Trump erklärt Bidens Begnadigungen für ungültig – Juristische Experten reagieren
Im Jahr 2025 sorgte die Erklärung von Donald Trump, alle von Joe Biden mit Hilfe der sogenannten Signiermaschine unterzeichneten Begnadigungen für ungültig zu erklären, für erhebliche Kontroversen. Trumps Entscheidung basierte auf der Behauptung, dass die maschinell reproduzierte Unterschrift keine rechtliche Wirkung entfalten könne. Diese Erklärung wurde unmittelbar zum Auslöser einer intensiven politischen Debatte sowie eines Rechtsstreits über die Gültigkeit von Präsidialbegnadigungen in den USA.
Technische Grundlagen: Was ist eine Signiermaschine?
Die Signiermaschine, die Trump als Argument anführt, ist ein Gerät, das die Unterschrift eines Präsidenten maschinell reproduzieren kann. Seit Jahrzehnten nutzen US-Präsidenten beider Parteien dieses Instrument routinemäßig zur Vereinfachung der Unterschrift von Dokumenten, einschließlich Begnadigungen. Die Maschine erlaubt eine standardisierte und effiziente Unterzeichnung, wobei die authentische Zustimmung des Präsidenten vorausgesetzt wird.
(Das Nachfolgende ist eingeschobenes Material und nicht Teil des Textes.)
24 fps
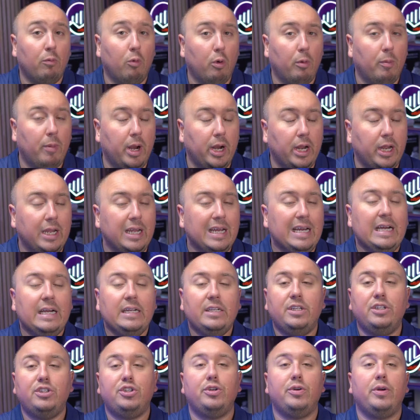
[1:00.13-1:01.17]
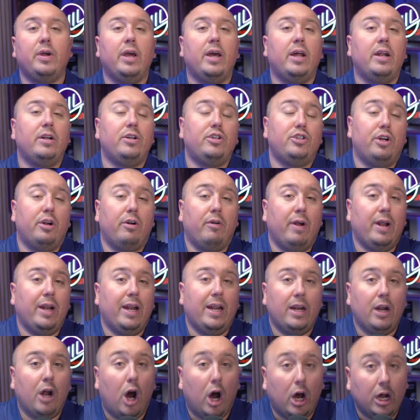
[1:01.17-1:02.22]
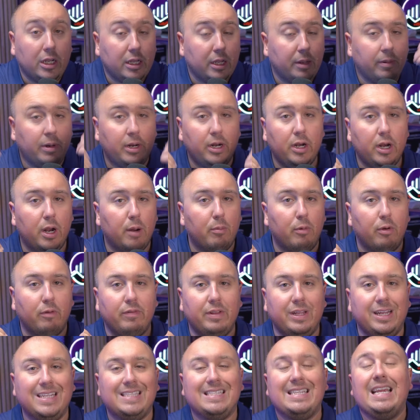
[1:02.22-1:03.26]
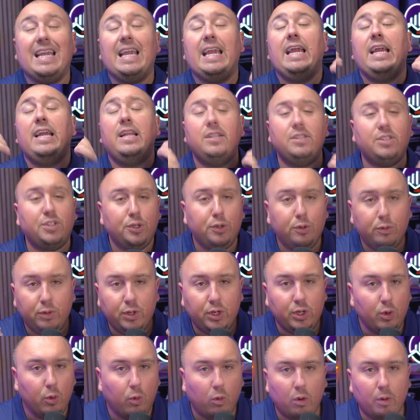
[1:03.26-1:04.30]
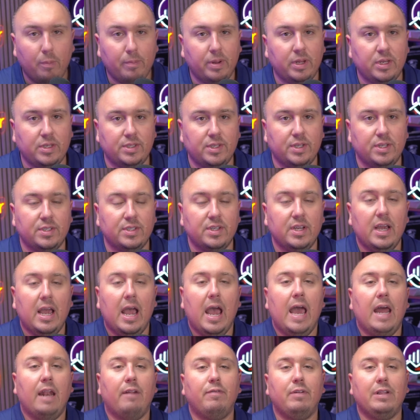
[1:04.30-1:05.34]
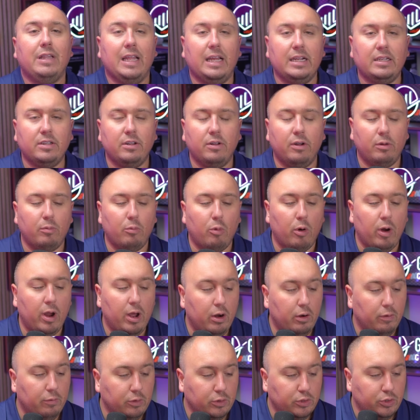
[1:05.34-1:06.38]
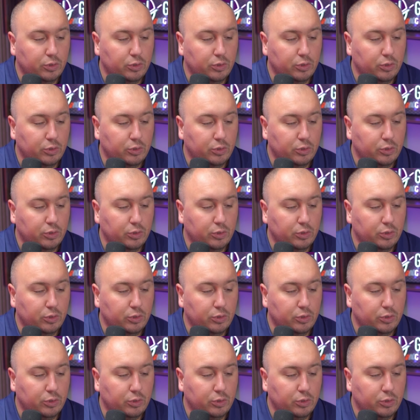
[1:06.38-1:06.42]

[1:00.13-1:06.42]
money, teaching you how to generate an unlimited number of leads into your business. And if you'd like to learn more, head over to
| Funktion | Anwendung | Beteiligte Präsidenten | Bedeutung für Begnadigungen |
|---|---|---|---|
| Maschinelle Unterschrift | Dokumentensignierung | Republikaner und Demokraten seit Jahrzehnten | Effiziente Bestätigung, rechtlich anerkannt |
Diese Nutzung wird von vielen juristischen Experten als rechtlich akzeptiert, da die physische Unterschrift des Präsidenten hinterlegt und autorisiert ist.
Juristische Einordnung und Verfassungsrecht: Warum Trumps Erklärung umstritten bleibt
Rechtsprofessoren und juristische Experten bezweifeln die Rechtmäßigkeit von Trumps Schritt fundamental. Mark Osler von der University of St. Thomas, ein bekannter Verfassungsrechtler, äußerte, dass kein Präsident das Begnadigungsrecht seines Vorgängers aufheben kann. Eine solche Handlung findet keine Grundlage weder im Verfassungsrecht noch im Begnadigungsgesetz der Vereinigten Staaten.
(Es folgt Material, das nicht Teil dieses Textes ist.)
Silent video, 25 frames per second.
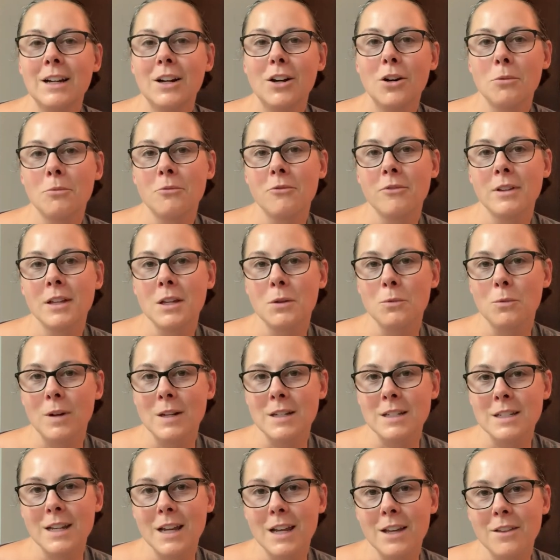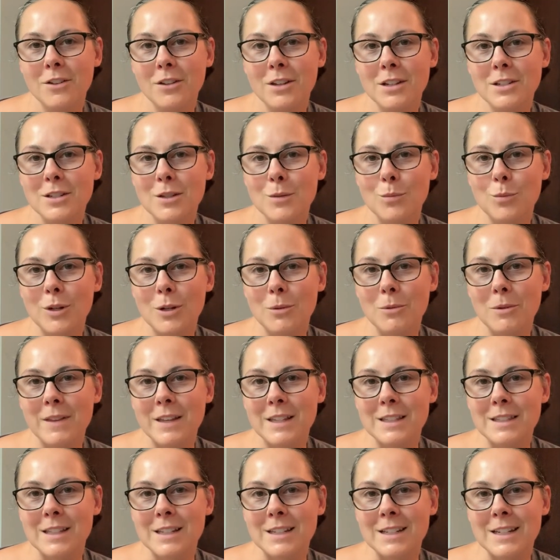Hopefully one day they'll get to the point where
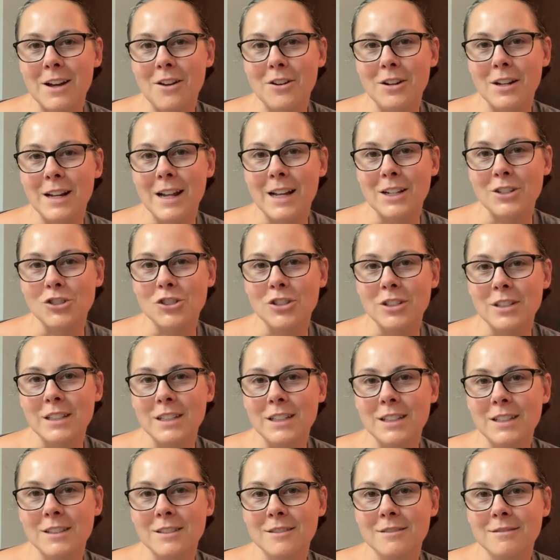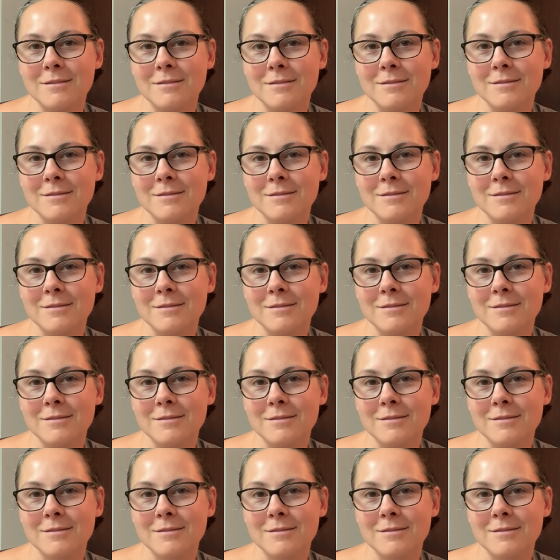they sit down and actually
Die Begnadigungen, die Biden vor dem Ende seiner Amtszeit und teilweise präventiv erteilt hatte, genießen demnach weiterhin rechtliche Gültigkeit. Dies gilt auch für die von Biden ausgesprochenen Begnadigungen gegen politische Gegner, einschließlich der seines Sohnes Hunter Biden, deren Wirksamheit besonders kontrovers diskutiert wird.
| Aspekt | Trump’s Erklärung | Juristische Expertenmeinung |
|---|---|---|
| Rechtsgrundlage | Fehlende Grundlage für Ungültigerklärung | Keine verfassungsrechtliche Befugnis zur Aufhebung |
| Begnadigungsrecht | Eigenmächtige Annullierung durch Trump | Begnadigungsrecht ist dauerhaft und individuell bindend |
| Politische Debatte | Auslöser für neue Kontroversen | Kontroverse um präventive Begnadigungen und Nutzung der Signiermaschine |
Der Rechtsstreit um die Gültigkeit von Bidens Begnadigungen illustriert eine tiefere politische Spaltung und stellt Anforderungen an die rechtliche Klarheit des Begnadigungsgesetzes.